Be grateful, even when it’s really hard.  Find things to be grateful for.  Be grateful for the small steps.  Be grateful for the people who support you.  Be grateful for the sunrise.  Tell people how much they mean to you.  Thank people for small actions.  It will help the everyday crap that you have to slog through, because we can escape a lot of things, but not bureaucracy and bullshit.

Be open to new experiences, even when they’re hard and you are worried or scared or nervous.  I actually have to say to myself, “I am open to this moment.  I am open to this experience.”

Give back.  When you’re ready.  When you can.  With what you have.

Know that hard times are going to come.  All of our roads are bumpy.  But while I don’t believe that everything happens for a reason, I do believe that we do the best we can with what we’ve been given, and then we’re grateful for that too.

Teach your kids that these things are important, and not just with actions, but with the words that go along with them.  It encourages you to be a better person and a parent when you actively remember that your kids are watching, they are listening.

Life happens, adulting is hard, coffee helps.
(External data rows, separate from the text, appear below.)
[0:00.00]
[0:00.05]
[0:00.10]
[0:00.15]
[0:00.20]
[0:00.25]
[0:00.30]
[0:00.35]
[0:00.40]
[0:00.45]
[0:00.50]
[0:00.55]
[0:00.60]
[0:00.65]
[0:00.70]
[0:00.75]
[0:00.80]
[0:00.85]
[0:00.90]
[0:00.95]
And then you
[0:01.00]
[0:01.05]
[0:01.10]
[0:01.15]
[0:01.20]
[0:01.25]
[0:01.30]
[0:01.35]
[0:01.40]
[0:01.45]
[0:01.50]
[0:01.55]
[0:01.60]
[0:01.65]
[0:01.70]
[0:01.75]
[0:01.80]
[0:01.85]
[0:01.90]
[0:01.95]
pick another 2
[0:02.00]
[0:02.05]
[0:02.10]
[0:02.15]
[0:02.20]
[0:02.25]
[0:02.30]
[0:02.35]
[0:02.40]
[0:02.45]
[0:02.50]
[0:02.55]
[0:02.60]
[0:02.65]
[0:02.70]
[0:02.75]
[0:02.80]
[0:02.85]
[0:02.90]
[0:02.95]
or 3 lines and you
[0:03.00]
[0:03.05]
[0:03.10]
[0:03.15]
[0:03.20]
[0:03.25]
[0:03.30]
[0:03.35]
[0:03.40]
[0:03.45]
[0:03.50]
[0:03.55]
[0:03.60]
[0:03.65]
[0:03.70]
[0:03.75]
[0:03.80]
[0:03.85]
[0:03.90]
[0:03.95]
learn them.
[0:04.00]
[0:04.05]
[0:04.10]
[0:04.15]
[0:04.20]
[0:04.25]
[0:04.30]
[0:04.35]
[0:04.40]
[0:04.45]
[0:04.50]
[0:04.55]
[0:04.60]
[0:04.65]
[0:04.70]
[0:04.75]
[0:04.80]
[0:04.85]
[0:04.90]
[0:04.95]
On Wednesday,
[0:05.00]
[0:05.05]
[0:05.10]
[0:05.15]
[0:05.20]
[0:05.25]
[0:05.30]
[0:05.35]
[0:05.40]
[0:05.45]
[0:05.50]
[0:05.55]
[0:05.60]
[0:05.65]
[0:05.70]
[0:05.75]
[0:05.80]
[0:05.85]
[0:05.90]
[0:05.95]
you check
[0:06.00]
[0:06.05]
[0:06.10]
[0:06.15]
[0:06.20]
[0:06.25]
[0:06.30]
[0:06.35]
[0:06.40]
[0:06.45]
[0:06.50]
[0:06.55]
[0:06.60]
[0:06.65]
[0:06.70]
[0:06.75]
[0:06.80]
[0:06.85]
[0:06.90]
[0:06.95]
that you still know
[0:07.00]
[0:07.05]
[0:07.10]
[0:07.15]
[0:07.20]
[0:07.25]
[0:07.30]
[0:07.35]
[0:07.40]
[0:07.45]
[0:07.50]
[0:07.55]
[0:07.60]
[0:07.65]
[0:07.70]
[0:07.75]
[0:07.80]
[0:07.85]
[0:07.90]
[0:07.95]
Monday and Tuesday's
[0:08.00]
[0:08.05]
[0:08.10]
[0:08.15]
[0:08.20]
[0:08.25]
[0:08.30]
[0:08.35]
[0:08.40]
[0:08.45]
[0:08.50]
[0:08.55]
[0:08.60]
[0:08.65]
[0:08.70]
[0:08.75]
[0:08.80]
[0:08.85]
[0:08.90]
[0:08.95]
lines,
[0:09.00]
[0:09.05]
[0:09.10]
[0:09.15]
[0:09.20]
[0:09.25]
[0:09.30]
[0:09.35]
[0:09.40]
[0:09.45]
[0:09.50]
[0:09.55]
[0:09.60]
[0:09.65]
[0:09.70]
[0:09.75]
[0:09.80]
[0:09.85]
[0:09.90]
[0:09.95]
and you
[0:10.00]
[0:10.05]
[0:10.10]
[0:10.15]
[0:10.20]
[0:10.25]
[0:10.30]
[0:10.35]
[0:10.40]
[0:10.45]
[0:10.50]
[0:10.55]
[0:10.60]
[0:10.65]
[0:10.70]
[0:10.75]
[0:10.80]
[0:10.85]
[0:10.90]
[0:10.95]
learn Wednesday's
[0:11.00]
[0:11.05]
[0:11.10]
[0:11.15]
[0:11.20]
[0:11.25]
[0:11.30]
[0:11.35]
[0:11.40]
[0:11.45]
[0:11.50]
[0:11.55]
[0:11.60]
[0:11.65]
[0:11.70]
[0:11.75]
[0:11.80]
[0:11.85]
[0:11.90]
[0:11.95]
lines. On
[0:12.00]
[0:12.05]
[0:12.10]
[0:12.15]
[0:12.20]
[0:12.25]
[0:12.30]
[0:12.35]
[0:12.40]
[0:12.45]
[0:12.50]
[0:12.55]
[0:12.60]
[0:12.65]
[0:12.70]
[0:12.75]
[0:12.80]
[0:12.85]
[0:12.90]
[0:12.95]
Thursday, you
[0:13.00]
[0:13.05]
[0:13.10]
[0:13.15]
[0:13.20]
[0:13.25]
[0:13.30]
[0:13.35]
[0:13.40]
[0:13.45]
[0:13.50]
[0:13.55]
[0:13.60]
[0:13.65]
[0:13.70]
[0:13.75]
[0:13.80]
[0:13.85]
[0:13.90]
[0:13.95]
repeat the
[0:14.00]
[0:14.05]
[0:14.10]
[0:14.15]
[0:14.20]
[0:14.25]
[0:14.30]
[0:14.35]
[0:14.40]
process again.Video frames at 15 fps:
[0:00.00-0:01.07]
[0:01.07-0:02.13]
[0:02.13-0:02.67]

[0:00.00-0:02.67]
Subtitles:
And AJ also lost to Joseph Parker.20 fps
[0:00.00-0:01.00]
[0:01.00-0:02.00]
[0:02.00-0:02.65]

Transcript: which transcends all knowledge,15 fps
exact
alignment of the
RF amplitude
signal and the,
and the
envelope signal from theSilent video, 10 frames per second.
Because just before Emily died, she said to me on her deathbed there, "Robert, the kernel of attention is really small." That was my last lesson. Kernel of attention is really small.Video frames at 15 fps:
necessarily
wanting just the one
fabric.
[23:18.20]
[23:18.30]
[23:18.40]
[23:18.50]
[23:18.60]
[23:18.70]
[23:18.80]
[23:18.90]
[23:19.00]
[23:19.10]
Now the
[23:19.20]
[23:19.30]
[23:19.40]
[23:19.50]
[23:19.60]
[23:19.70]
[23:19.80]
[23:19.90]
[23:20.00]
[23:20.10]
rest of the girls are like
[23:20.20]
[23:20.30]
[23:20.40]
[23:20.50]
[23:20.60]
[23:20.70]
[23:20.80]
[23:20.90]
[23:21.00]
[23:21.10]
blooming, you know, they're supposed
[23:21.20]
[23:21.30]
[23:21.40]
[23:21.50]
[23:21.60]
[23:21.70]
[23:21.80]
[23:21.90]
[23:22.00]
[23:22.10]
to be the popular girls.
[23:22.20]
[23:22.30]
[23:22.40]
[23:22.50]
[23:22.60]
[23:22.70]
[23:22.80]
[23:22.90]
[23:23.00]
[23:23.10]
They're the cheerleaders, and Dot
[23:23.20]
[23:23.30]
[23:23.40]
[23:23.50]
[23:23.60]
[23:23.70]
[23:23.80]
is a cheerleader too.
And finally, I’m not sure that being the parent of a chronically ill kid ever gets easier.  It is always scary.  There is always a feeling helplessness.  The difference is, now I know it can be done, whereas before I thought it might be impossible.

That is perhaps the greatest lesson.

Happiness, All Tied Together

It wasn’t much to look at.

The creche was a simple creation of olive wood carved by an average craftsman.  Mary and Joseph, just a few inches high, knelt on either side of the baby Jesus already in the manger, all glued down to a single wooden platform.  Sheep lay down on either side of the manger and a camel and donkey were separate, meant to be placed along the sides.    Instead of golden colored and shining, everything in the box  was green and gray and slightly fuzzy.  We hadn’t taken it out for two years, and the box that held the pieces had apparently gotten wet and became a breeding ground for a devastating mold that had grown over the whole thing.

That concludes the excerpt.